I’ll bring an example from one of my own 4E campaigns. Early in the campaign the PCs saved a city from a demonic attack. As part of their reward they were given the Crossroads Badge of Valor. This small magic item added +2 to Diplomacy or +4 to Diplomacy against a citizen of Crossroads. In reality, the item was minor to the players (they prefer to hit stuff first rather than talk) but they wore it proudly as a symbol of their exploits. But there is no Crossroads Badge of Honor magic item in the DDI Character Builder. So I found a magic item close to it in the Builder and changed the item to the new item, just so the item could be equipped within the Builder and thus affect the PCs skills. And the players could now care even less about the item. It is no longer a Badge that represents their past exploits; now it is just another weak magic item like so many others.

Yes, a player of 4E can make changes. A group can alter the game to reflect their own play style. Nowhere is it written or implied that WotC will send people over to your house, beat you up and take back their books if a group makes a house rule.  However, without access to the Character Builder such changes become onerous. 

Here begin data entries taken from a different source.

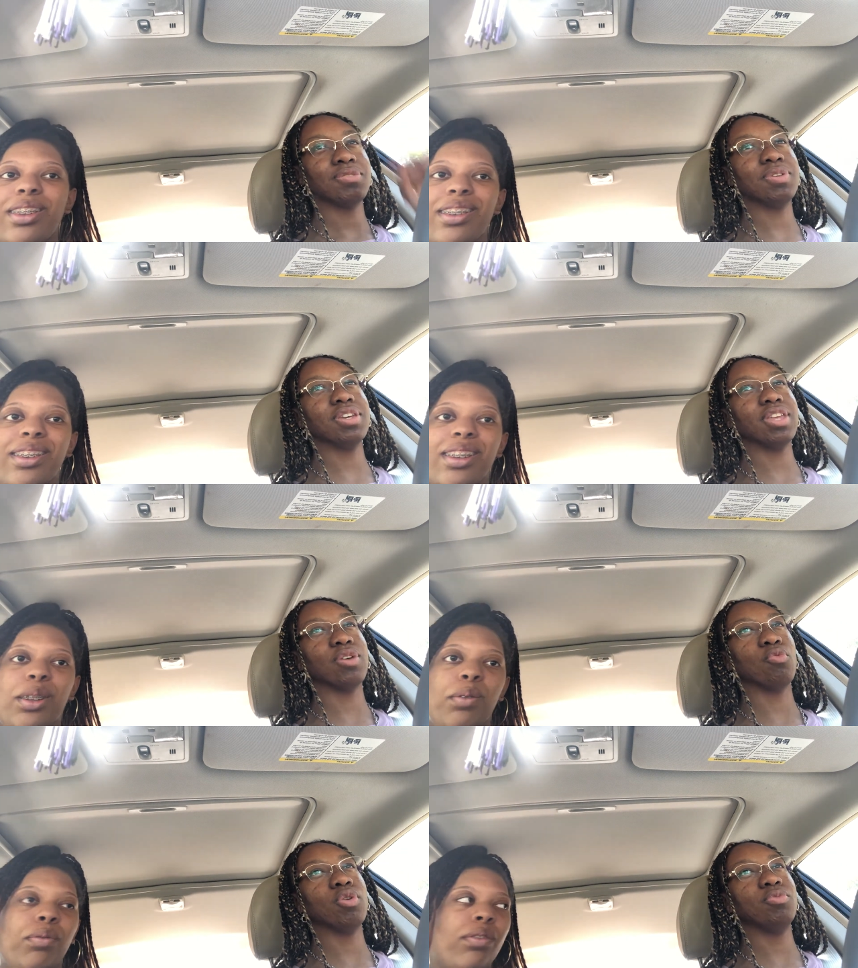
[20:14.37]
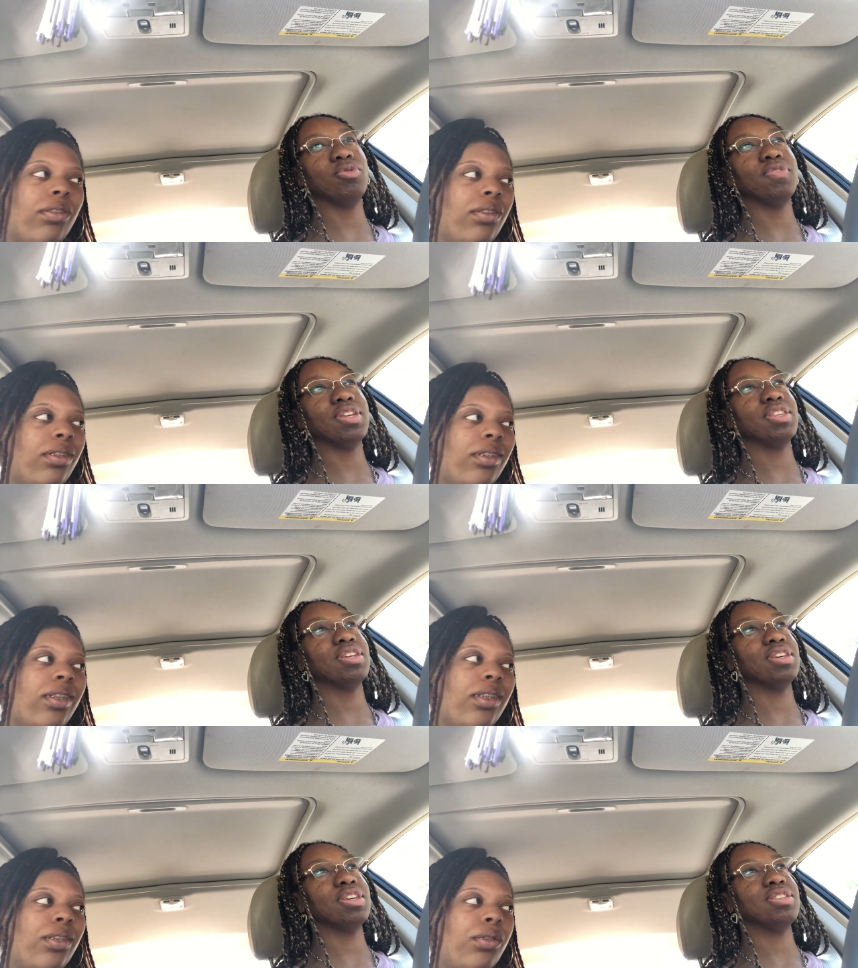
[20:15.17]
Speaker 1: We get like one movie and
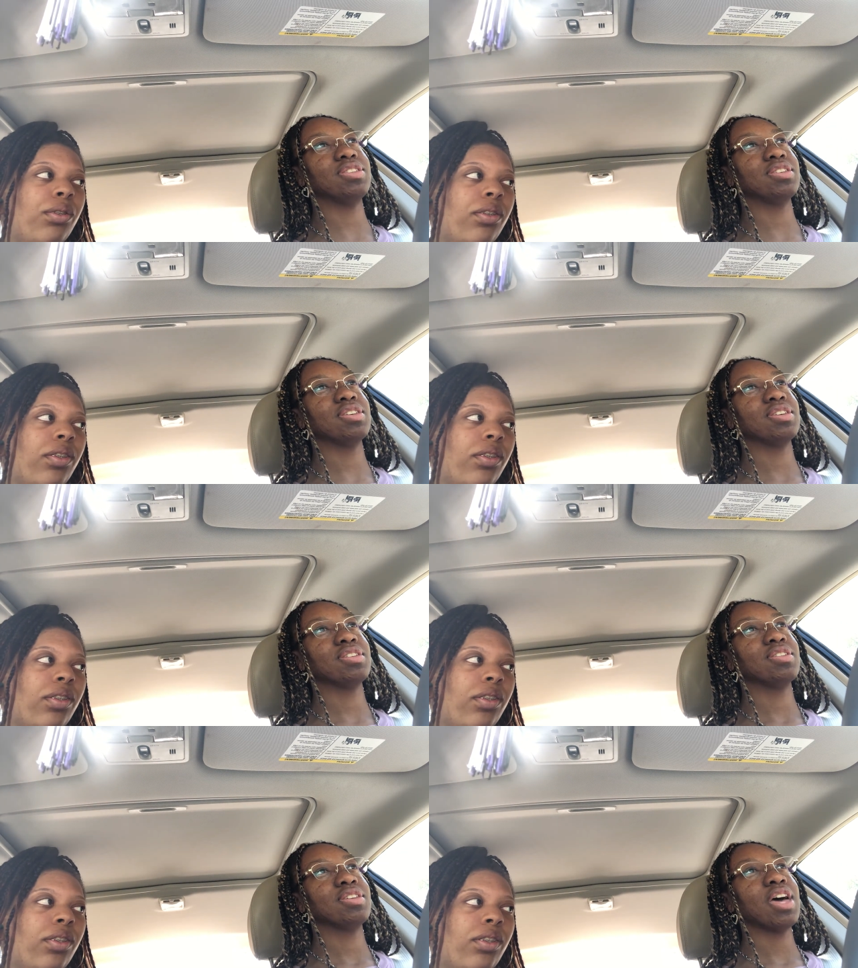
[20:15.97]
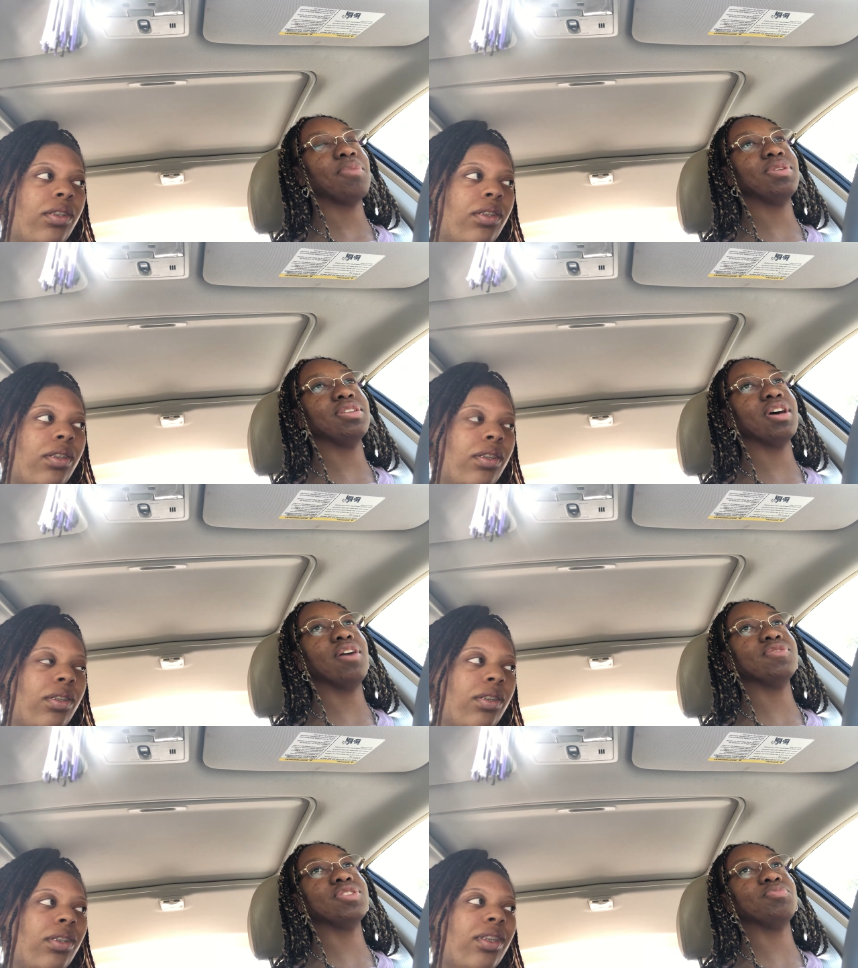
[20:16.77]
then it's, I mean,
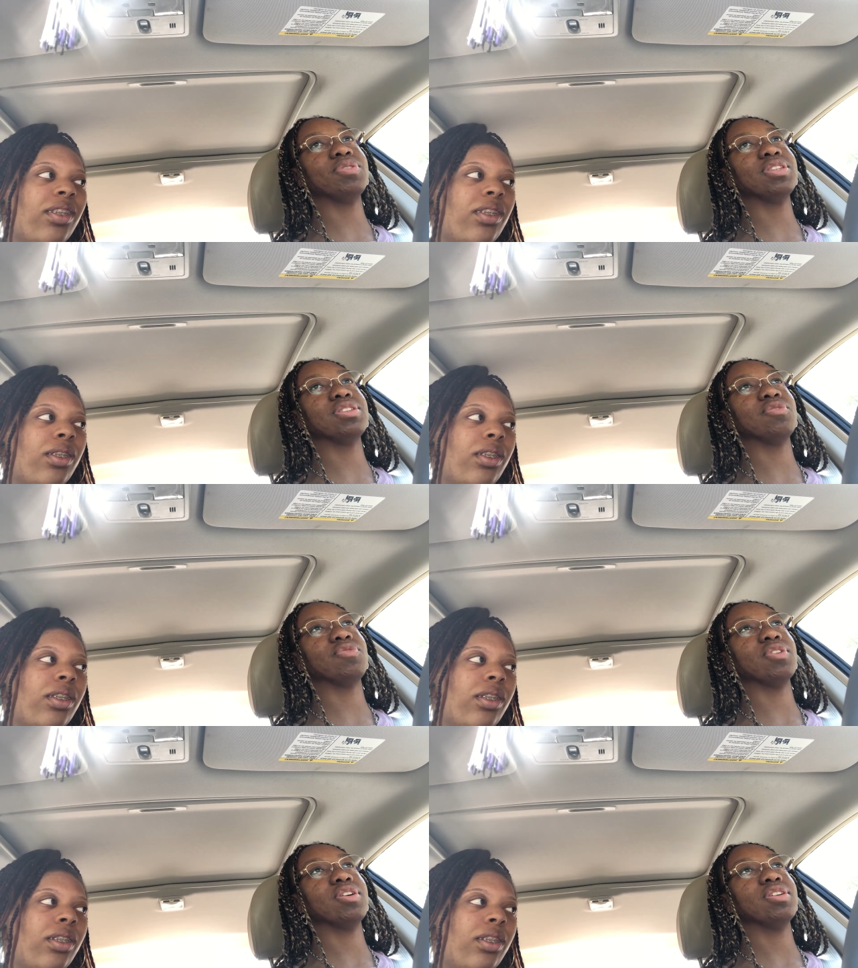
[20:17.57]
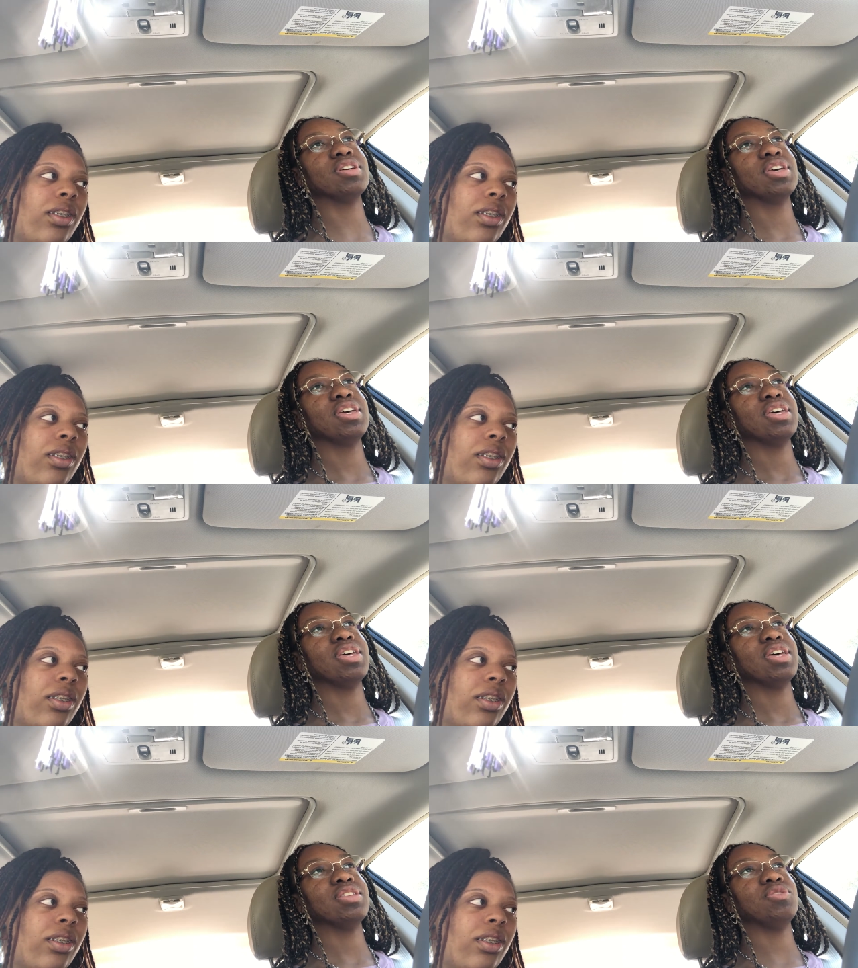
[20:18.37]
obviously Princess and the Frog
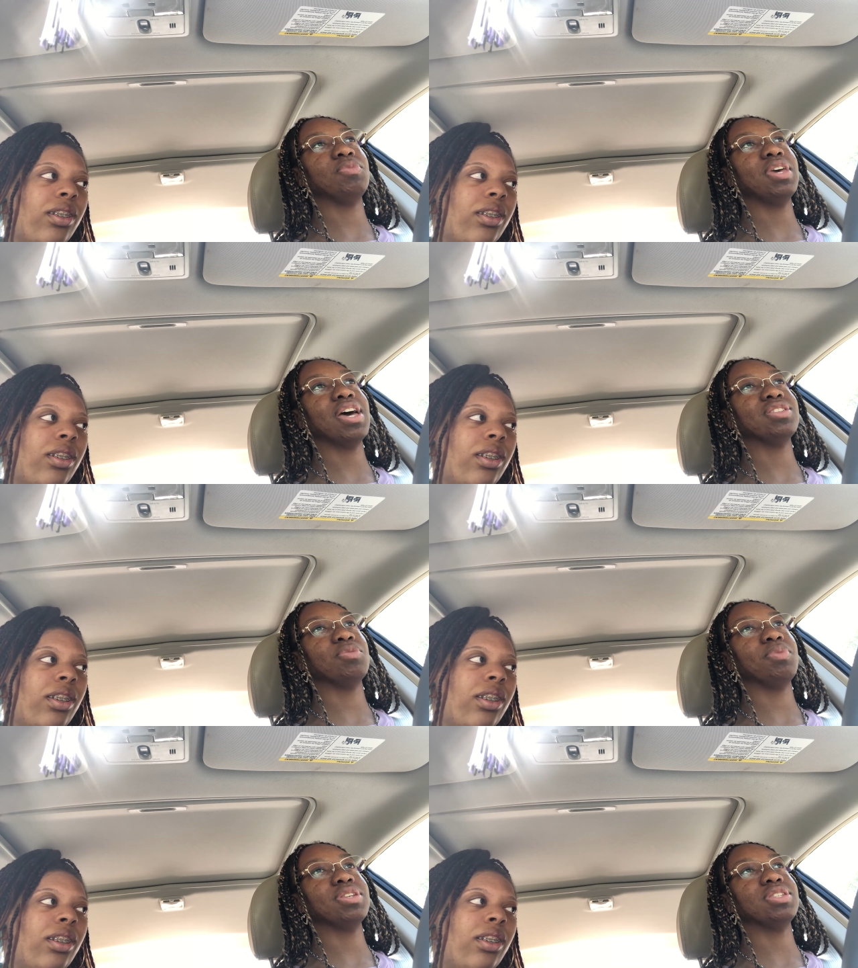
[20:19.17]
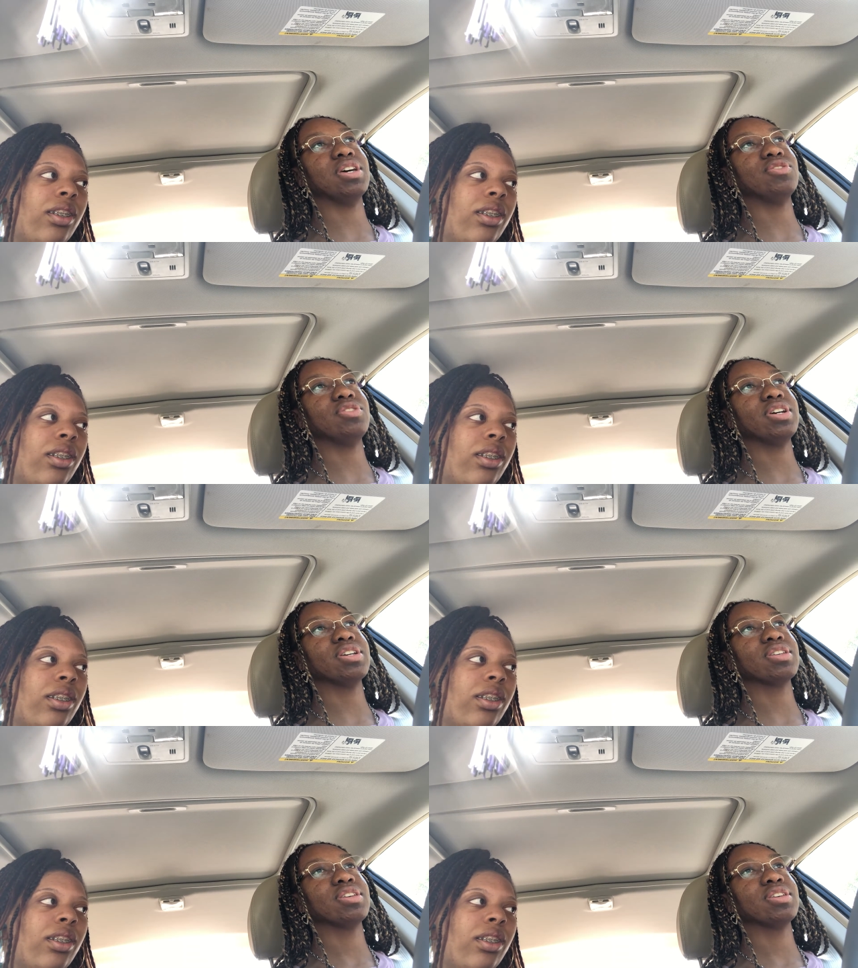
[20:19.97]
to me has the best soundtrack.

What must happen in order for 4E players to become “Empowered” and take control of their 4E game? One of two things…
-WotC must allow for customization within the DDI Character Builder. This is not likely to happen anytime soon.
-A gaming group must forgo the DDI Character Builder. This is not as hard as it seems. Yes, it will require more work, but other game systems require this level of work (ever tried playing Rolemaster?). In fact, the Character Builder could still be used, but instead of using it as a method for keeping track of your character, the group could use it as a fancy database listing all the available WotC material for a character along side the group’s home brew material.

The point of all this is that since the first day the concept of mass market RPGs has hit the public, the public has been Empowered to make the various game systems their own. They have been able, and at times encouraged, to alter the game system so it could reflect the desires of the gaming group. The DDI Character Builder for 4E is a step backwards in this regard.


Anonymous said... ... If you have (or can find) and up to date version of hte old offline character builder, this tool helps you do things like add magic items, custom classes, custom races and whatnot.

Victor Von Dave said...

I agree. That the character builder can't accommodate custom magic items even, is a real failure. Seriously, I can't think of a game that I've run where I haven't at least made some custom magic items (not to mention all the other house-generated content you mention). Little things, like the badge you mentioned, even if they aren't powerful, help to immerse the players in a specific world.

Our group has used the builder, but only for character generation and levelling up. For magic items we print out little cards.